Mas L não desistira de fazer mil e uma coisas para a fazer sorrir.
Um dia pensou que a tristeza também se contagiava como aquela palavra feliz e que era perigoso estar tão triste. Ele próprio já se sentia desanimado.
-Mas não posso desanimar. Ela será feliz outra vez.
Um dia subiu a uma árvore e atirava folhinhas cá para baixo que iam aterrar aos pés dela e no colo. Ela olhou para cima e ele agitou-se pensando que ela o vira eo que fez com que o ramo da árvore oscilasse. E nesse movimento ele gritara AMO-TE.
Ela olhou atenta, alguma coisa lhe despertou a curiosidade e o seu olhar perscrutou por entre os ramos. Depois levantou-se e continuou a olhar atentamente. Tinha conseguido captar-lhe a atenção!
L estava feliz e gritava AMO-TE AMO-TE!
Ela ficou pensativa e começou a olhar para as coisas que a rodeavam. Inclinou-se e apanhou uma ervita. E virou-se para a árvore e ouviu nitidamente AMO-TE. Sorriu. L não cabia em si de contente! Ela ouvira. E sorrira. Agora ouviria sempre, ele sabia que iria ser assim.
Nesse fim de tarde ela deixou a clareira mais leve um bocadinho do que ultimamente. E finalmente a Primavera chegou, e as florinhas começaram a espreitar pela vegetação, e o sol maroto parecia dizer -Olá! Tudo era belo e ela já sorria sempre que ali chegava, e apesar do seu ar ser triste, havia uma expressão de acreditar que a vida na sua natureza a amava. Sentia isso em toda a respiração daquela floresta, em todos os poros de sensibilidade.
Esperava o dia em que ele lhe surgiria a dizer AMO-TE porque toda a floresta lho dizia e ela acreditava que ele também fazia parte daquela maravilha e os dias maravilhosos voltariam.
O anãozinho andava radiante. E um dia ela veio feliz, com ele.
Sim ela conseguira passar aquele Inverno acreditando que a Primavera chegaria, e com ela, ele também. Assim quando os dois novamente se encontravam ali naquela clareira o sorriso dos dois e o abraço que os unia era um acreditar que AMO-TE existe e faz nascer o que de mais belo existe em toda a natureza.
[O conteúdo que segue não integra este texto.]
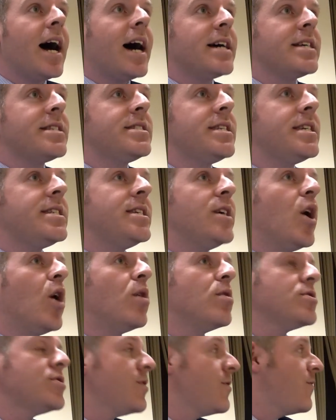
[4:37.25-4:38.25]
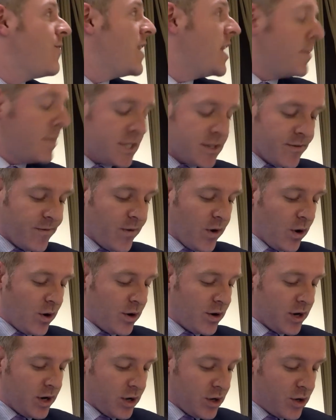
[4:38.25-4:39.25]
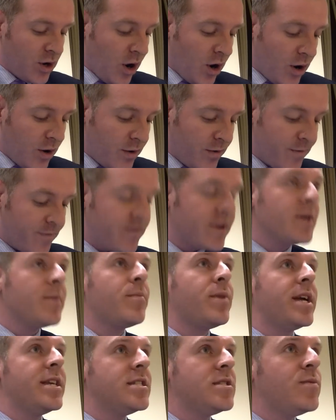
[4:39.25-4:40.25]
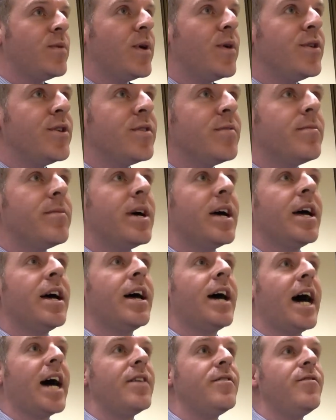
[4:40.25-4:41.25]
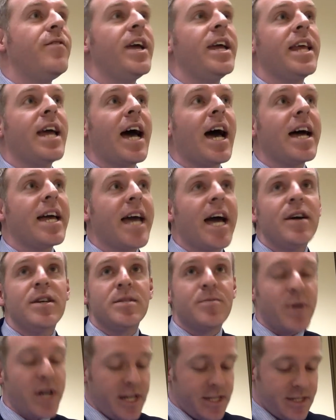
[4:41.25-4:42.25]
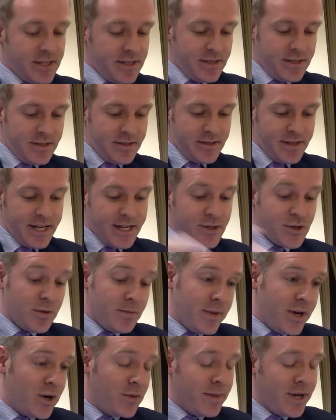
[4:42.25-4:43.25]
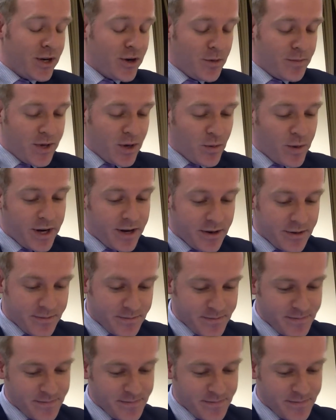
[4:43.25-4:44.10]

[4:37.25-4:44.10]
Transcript: a city also famous for golf, Prince William, and very high house prices, as you may or may not be aware.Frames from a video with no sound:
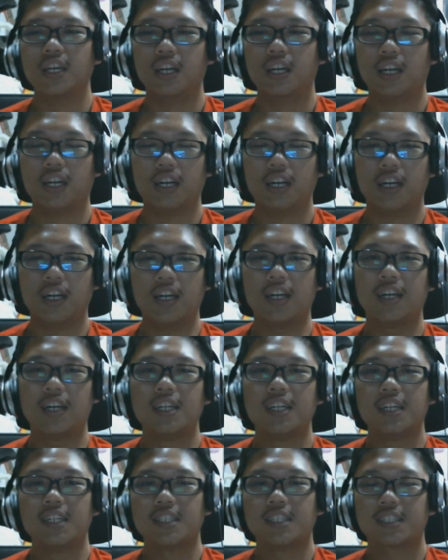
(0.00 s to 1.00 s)

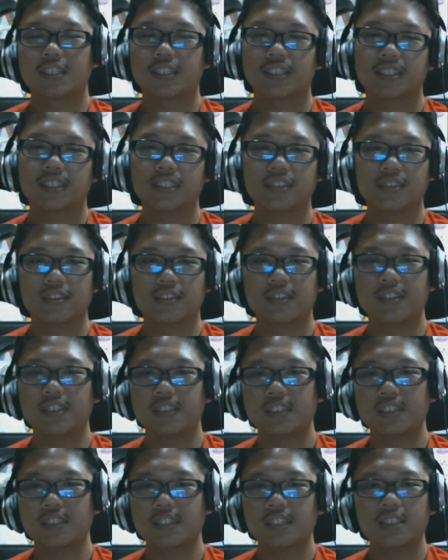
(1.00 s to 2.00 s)
Because, you know,
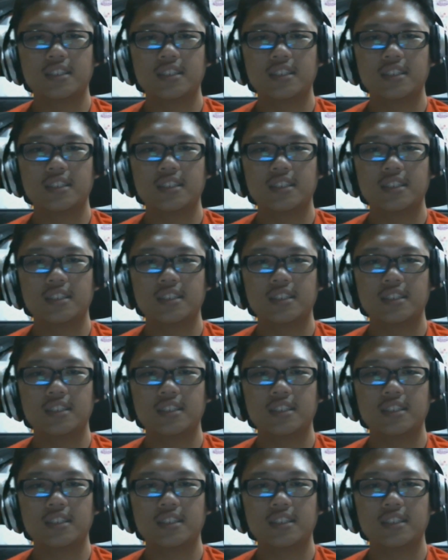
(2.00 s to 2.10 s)
he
O anãozinho viveu muitos e muitos anos e nunca se esqueceu daqueles dois, a quem ouvira uma palvra quente e sonhadora que curava, e fazia tão bem. Ele próprio a usou muitas vezes com a sua namorada com quem depois casou e com quem teve muitos filhotes. Nunca gastou a palavra e utilizava-a imenso sempre que podia porque queria ver sempre um sorriso.
Os dois que se amavam naquela clareira seguiram um destino semelhante ao do anãozinho e também eles não gastaram a palavra que sempre parecia que era inventada e que todos os dias revigorava. A natureza foi sempre o lugar predilecto de todos eles e muitas vezes as duas famílias encontravam-se e divertiam-se. Ela contava muitas histórias aos seus filhos de como um Inverno em que o sofrimento a atingira no peito fora curado e lhe dera força por aqueles seres maravilhosos que vivem connosco desde sempre e que nos querem tanto bem.
E o livro esquecido?
Encontram-no num baúzinho pequenino, encostado aos pés da cama do anãozinho.